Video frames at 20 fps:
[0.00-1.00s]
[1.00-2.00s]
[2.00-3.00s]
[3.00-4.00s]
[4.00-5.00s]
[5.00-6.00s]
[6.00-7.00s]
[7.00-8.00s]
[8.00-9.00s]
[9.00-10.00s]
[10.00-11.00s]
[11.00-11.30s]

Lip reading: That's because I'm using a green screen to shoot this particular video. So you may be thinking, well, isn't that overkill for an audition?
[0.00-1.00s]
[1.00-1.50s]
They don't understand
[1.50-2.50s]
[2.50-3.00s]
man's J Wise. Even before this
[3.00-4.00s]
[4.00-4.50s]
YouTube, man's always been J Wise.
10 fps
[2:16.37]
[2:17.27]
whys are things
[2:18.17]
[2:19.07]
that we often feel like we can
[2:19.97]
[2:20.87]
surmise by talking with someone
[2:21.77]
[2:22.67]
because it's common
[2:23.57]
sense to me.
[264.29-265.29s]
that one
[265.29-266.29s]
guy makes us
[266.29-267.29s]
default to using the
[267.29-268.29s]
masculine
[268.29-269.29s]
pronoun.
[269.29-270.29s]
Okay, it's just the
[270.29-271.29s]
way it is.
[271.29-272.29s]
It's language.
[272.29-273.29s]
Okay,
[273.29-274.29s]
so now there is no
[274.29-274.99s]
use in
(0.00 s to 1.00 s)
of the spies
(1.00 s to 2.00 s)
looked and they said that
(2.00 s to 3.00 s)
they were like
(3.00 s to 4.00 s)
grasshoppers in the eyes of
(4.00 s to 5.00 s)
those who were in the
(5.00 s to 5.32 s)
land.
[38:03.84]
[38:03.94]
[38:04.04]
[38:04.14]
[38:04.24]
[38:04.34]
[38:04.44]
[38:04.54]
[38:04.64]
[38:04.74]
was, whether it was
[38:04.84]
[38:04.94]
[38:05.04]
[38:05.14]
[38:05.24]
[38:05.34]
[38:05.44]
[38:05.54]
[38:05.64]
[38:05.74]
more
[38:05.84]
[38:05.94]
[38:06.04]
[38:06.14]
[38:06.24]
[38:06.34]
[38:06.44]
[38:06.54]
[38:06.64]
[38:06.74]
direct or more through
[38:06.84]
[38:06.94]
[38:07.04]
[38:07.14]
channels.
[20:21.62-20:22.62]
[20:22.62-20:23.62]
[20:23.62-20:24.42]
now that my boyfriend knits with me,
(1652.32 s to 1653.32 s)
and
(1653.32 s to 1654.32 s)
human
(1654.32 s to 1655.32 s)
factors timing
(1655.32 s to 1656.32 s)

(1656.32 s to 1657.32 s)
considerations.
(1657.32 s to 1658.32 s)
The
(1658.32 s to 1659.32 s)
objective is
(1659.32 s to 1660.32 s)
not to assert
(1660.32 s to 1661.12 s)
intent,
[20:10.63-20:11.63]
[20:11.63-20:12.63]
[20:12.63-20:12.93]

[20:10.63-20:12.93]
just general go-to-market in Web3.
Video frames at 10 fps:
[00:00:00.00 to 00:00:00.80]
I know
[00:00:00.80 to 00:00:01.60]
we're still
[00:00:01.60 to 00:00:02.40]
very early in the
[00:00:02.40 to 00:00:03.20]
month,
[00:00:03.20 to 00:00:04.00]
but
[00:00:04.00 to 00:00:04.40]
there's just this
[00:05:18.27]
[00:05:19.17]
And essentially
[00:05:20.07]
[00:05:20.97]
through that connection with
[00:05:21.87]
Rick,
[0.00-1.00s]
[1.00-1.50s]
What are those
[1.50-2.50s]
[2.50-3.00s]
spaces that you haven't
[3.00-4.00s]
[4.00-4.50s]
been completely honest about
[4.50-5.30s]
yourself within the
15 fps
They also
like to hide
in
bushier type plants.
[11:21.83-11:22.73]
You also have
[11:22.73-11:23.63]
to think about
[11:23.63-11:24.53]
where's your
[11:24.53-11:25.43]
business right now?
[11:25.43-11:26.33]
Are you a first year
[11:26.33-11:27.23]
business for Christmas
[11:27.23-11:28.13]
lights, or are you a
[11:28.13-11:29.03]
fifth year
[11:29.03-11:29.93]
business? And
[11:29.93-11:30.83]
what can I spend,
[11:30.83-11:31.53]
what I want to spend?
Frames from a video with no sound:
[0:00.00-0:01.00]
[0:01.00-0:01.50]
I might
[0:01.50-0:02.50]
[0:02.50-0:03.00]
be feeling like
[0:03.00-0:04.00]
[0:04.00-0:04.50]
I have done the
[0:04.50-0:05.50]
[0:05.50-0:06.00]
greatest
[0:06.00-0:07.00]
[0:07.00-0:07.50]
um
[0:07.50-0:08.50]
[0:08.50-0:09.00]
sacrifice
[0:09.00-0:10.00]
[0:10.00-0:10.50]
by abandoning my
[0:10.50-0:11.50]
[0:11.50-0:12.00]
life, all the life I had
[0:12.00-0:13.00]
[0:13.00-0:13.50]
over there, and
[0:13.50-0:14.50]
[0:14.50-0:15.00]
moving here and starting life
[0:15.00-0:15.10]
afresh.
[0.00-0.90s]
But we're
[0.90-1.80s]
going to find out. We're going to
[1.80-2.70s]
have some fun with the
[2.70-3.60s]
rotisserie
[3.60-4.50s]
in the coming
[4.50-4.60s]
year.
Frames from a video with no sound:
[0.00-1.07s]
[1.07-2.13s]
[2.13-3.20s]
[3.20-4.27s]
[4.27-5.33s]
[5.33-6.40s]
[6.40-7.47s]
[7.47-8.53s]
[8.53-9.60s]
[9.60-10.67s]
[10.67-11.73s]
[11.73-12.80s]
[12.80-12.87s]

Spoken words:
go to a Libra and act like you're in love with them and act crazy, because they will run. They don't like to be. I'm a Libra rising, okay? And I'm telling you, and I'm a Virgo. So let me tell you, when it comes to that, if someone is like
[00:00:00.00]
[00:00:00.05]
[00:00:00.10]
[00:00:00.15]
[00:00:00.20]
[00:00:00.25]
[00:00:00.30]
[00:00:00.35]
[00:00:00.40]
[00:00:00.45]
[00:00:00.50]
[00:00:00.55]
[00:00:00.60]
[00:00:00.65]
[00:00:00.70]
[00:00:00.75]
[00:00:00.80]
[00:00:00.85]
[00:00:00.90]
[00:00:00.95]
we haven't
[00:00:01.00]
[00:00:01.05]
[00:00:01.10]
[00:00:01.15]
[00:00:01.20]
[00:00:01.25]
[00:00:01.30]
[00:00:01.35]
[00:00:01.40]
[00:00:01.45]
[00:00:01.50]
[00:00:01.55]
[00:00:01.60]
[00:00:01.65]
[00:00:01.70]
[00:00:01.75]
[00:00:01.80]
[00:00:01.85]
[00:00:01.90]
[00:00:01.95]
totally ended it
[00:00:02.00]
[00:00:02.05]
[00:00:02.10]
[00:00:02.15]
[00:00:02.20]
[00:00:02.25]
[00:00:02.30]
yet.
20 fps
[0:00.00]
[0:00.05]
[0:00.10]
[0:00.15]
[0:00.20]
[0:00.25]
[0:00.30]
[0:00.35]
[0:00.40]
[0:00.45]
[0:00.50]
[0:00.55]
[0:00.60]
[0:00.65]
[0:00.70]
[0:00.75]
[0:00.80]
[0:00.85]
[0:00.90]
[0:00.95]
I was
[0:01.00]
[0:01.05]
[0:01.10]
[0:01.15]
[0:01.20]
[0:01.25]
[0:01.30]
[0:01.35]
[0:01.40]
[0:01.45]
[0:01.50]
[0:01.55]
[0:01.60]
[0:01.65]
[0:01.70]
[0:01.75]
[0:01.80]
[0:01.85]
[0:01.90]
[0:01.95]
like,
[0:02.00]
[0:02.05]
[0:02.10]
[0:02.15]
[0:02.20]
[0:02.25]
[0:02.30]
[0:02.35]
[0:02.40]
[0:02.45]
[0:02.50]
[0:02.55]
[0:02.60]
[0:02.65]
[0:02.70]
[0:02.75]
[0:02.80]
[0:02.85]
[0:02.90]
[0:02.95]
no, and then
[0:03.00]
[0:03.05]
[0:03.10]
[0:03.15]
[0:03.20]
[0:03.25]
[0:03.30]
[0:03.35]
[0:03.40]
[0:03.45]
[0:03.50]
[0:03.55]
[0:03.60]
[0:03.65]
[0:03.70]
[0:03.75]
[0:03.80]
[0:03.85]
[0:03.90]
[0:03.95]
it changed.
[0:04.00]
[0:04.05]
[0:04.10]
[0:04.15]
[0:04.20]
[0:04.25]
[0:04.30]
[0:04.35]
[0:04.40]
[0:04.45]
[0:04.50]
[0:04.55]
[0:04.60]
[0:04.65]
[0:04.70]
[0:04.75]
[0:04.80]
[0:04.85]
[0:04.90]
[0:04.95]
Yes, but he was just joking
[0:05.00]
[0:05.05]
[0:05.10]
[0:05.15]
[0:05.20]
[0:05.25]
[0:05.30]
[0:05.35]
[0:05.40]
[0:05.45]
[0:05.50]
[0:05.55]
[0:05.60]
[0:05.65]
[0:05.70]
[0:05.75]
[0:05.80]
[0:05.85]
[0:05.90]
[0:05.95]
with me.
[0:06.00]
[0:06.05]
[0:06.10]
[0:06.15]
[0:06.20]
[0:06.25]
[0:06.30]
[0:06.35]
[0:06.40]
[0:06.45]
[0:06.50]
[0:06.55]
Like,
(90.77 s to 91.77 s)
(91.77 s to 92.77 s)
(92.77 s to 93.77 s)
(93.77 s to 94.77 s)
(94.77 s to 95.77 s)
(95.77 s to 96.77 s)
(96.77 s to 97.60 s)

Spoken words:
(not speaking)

******

• Task details:
From the entries above, give again exactly the lines running from the line with "[0:15.00-0:15.10]" to the line with "[00:00:01.15]"; include both of those lines.

• Exercise result:
[0:15.00-0:15.10]
afresh.
[0.00-0.90s]
But we're
[0.90-1.80s]
going to find out. We're going to
[1.80-2.70s]
have some fun with the
[2.70-3.60s]
rotisserie
[3.60-4.50s]
in the coming
[4.50-4.60s]
year.
Frames from a video with no sound:
[0.00-1.07s]
[1.07-2.13s]
[2.13-3.20s]
[3.20-4.27s]
[4.27-5.33s]
[5.33-6.40s]
[6.40-7.47s]
[7.47-8.53s]
[8.53-9.60s]
[9.60-10.67s]
[10.67-11.73s]
[11.73-12.80s]
[12.80-12.87s]

Spoken words:
go to a Libra and act like you're in love with them and act crazy, because they will run. They don't like to be. I'm a Libra rising, okay? And I'm telling you, and I'm a Virgo. So let me tell you, when it comes to that, if someone is like
[00:00:00.00]
[00:00:00.05]
[00:00:00.10]
[00:00:00.15]
[00:00:00.20]
[00:00:00.25]
[00:00:00.30]
[00:00:00.35]
[00:00:00.40]
[00:00:00.45]
[00:00:00.50]
[00:00:00.55]
[00:00:00.60]
[00:00:00.65]
[00:00:00.70]
[00:00:00.75]
[00:00:00.80]
[00:00:00.85]
[00:00:00.90]
[00:00:00.95]
we haven't
[00:00:01.00]
[00:00:01.05]
[00:00:01.10]
[00:00:01.15]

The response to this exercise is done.